• **TASK**
Although the records contain pictures, repeat only the text of every line exactly.

• **RECORDS PROVIDED**
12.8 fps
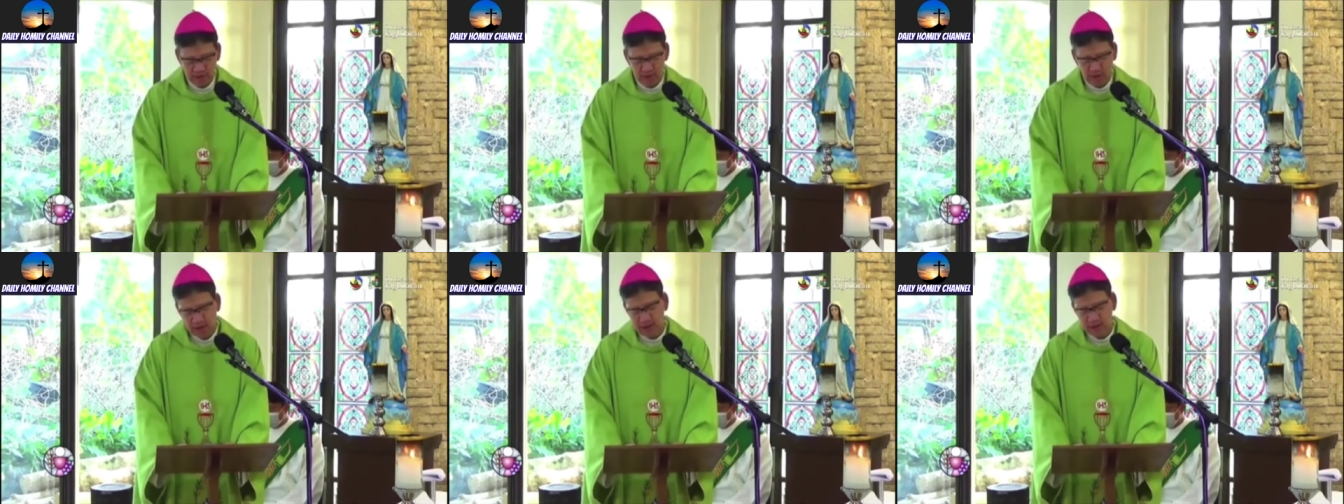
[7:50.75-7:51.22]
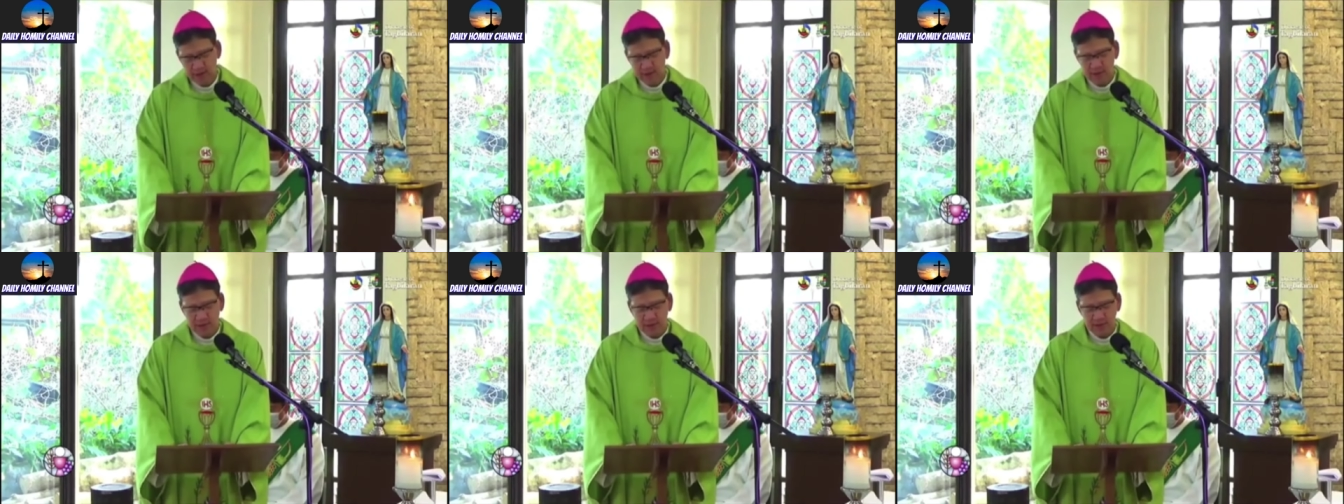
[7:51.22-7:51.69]
Well,
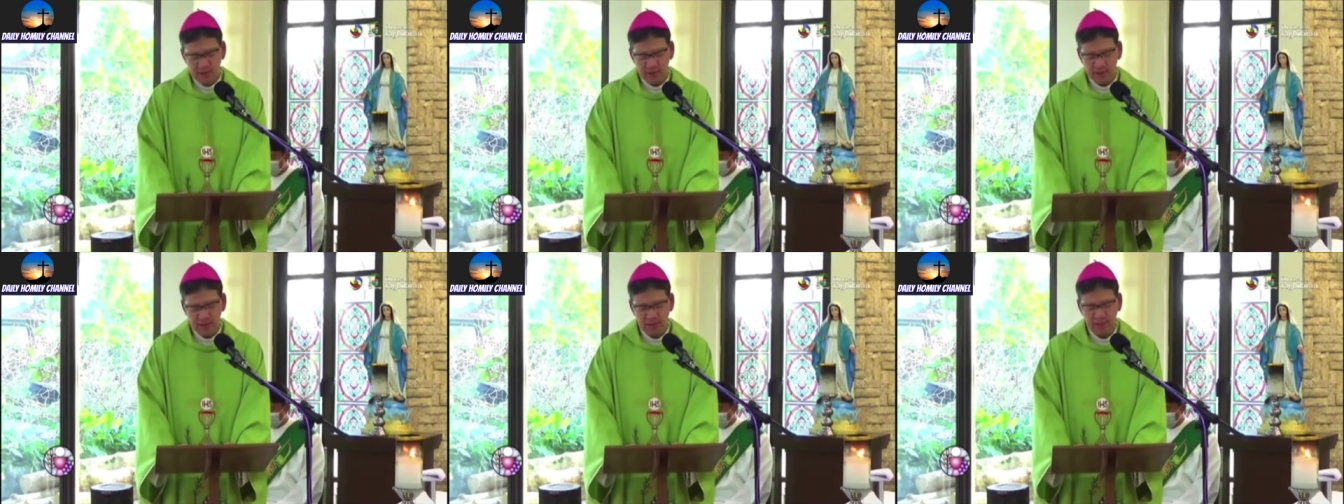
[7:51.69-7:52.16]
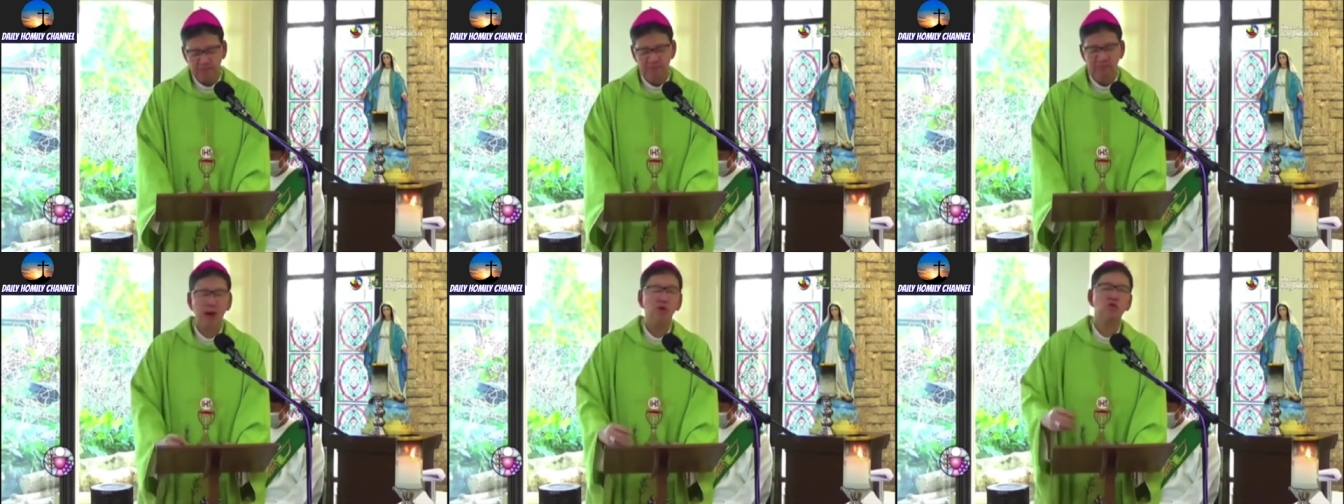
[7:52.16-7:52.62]

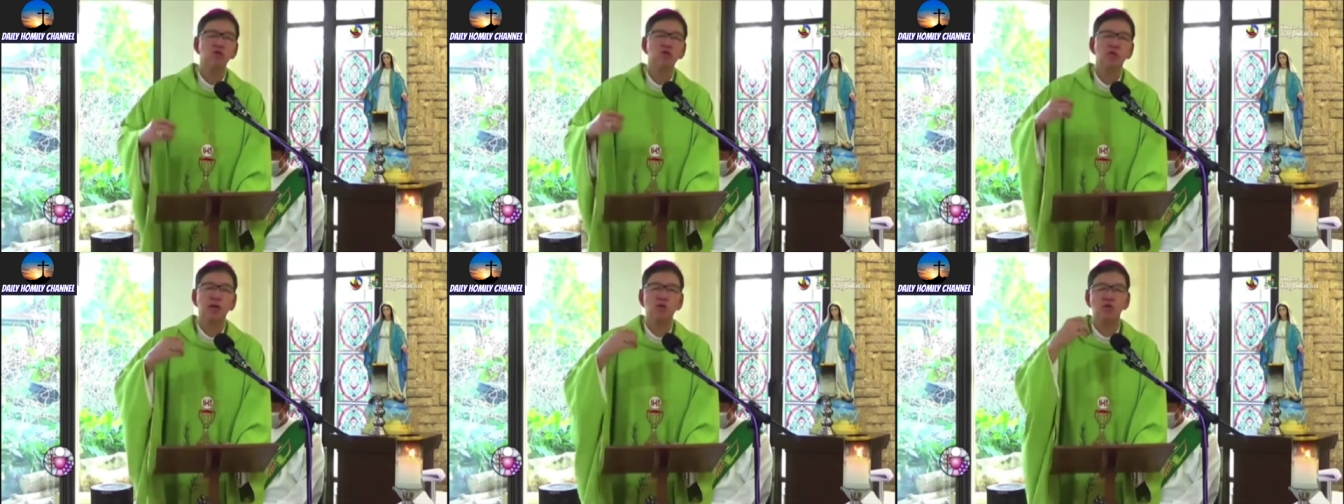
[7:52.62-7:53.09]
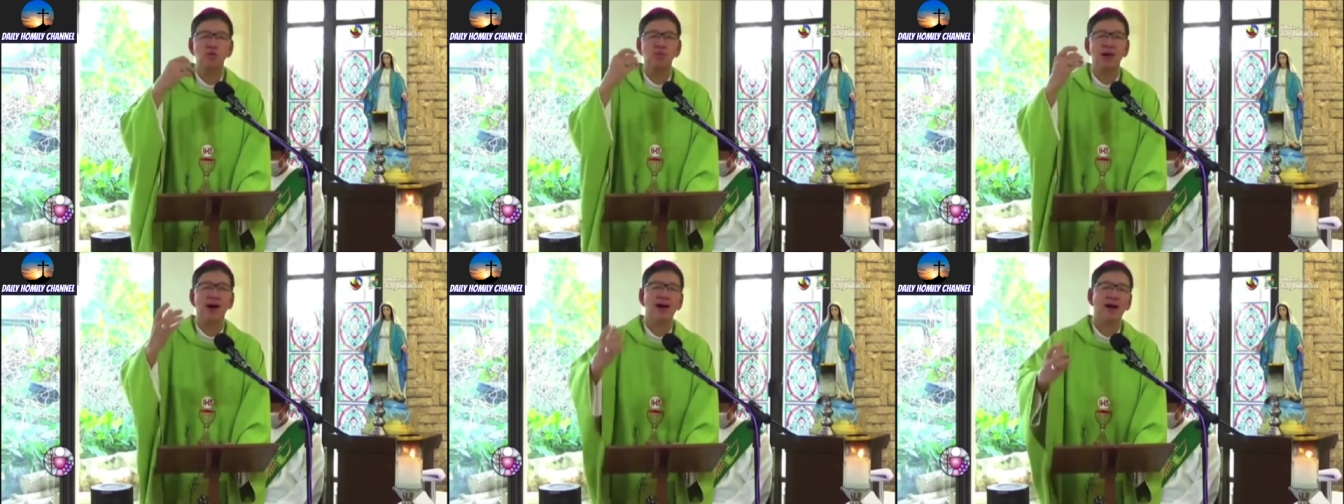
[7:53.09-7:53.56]
paon sa
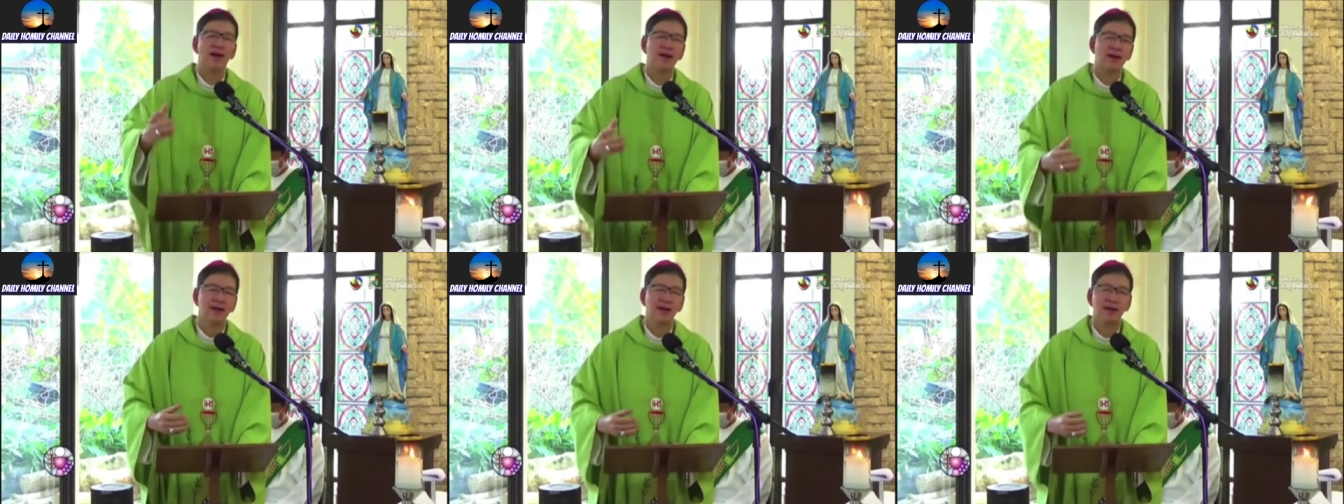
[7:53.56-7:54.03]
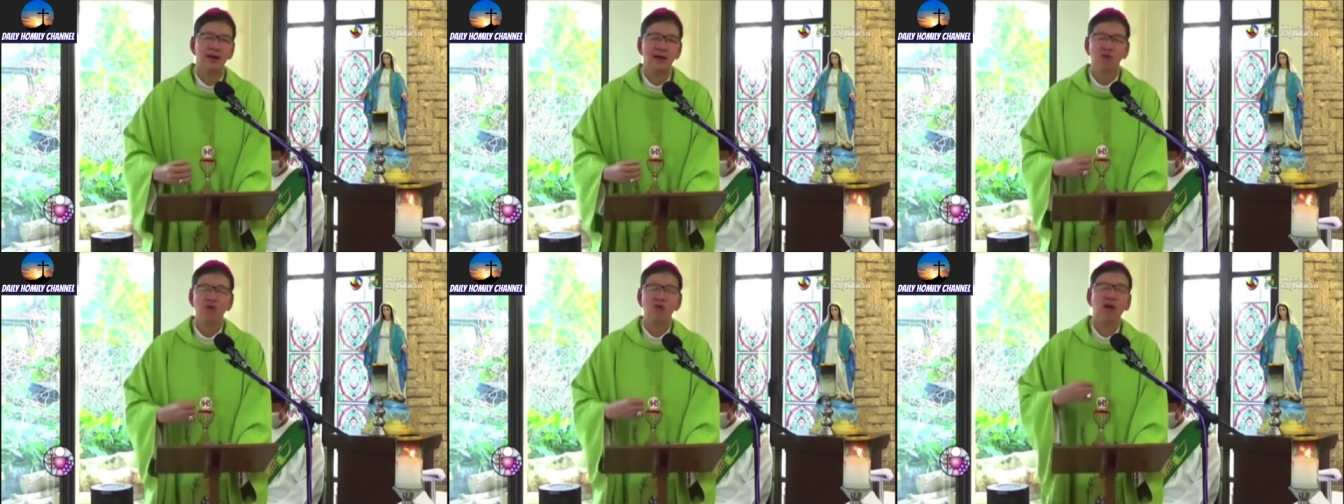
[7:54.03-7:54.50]
gugma
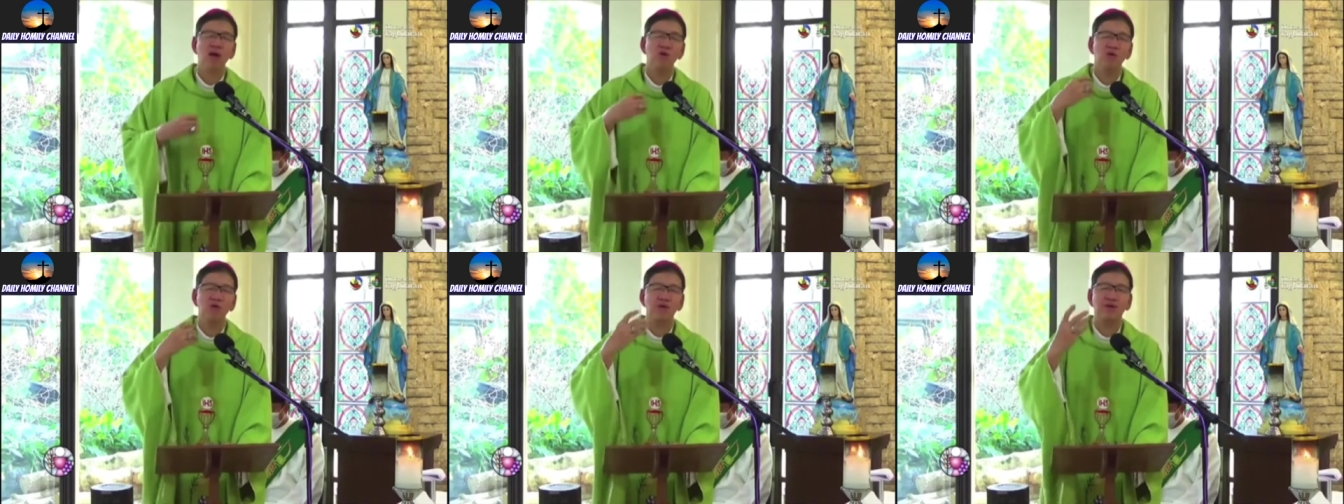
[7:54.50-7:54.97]
ug kaluoy.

• **EXERCISE SOLUTION**
12.8 fps
[7:50.75-7:51.22]
[7:51.22-7:51.69]
Well,
[7:51.69-7:52.16]
[7:52.16-7:52.62]

[7:52.62-7:53.09]
[7:53.09-7:53.56]
paon sa
[7:53.56-7:54.03]
[7:54.03-7:54.50]
gugma
[7:54.50-7:54.97]
ug kaluoy.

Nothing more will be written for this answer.